* [Work to be completed] Start the copy at the line holding "[00:00:00.00 to 00:00:01.00]" and continue it exactly through the last line of the entries, leaving out pictures and anything else.
------------------------
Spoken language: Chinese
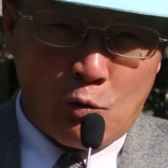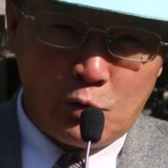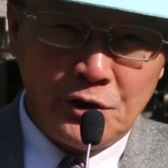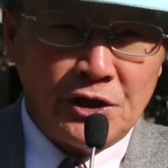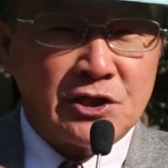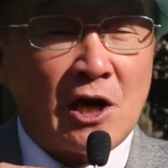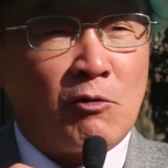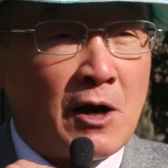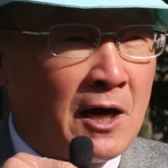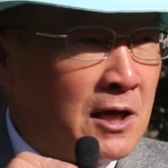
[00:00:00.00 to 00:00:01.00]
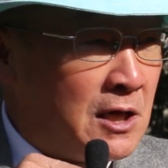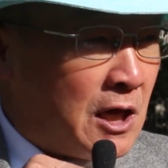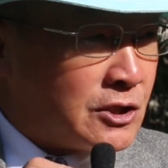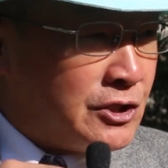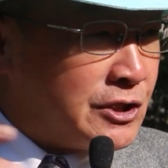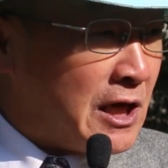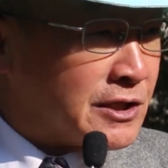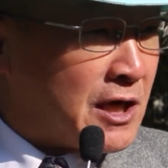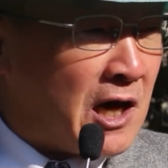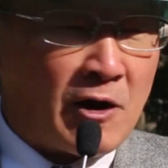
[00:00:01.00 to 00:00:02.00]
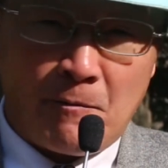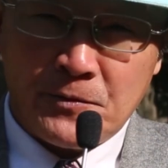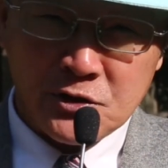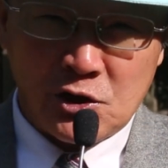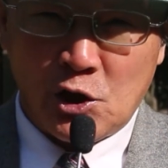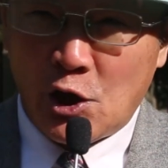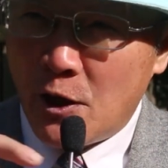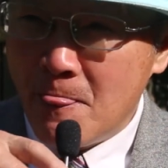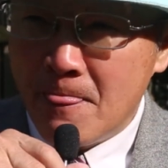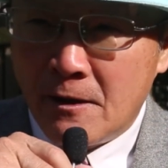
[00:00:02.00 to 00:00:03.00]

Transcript: 婚的笑话啊，是这样子的哈，这个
------------------------
* [Answer to this exercise]
[00:00:00.00 to 00:00:01.00]
[00:00:01.00 to 00:00:02.00]
[00:00:02.00 to 00:00:03.00]

Transcript: 婚的笑话啊，是这样子的哈，这个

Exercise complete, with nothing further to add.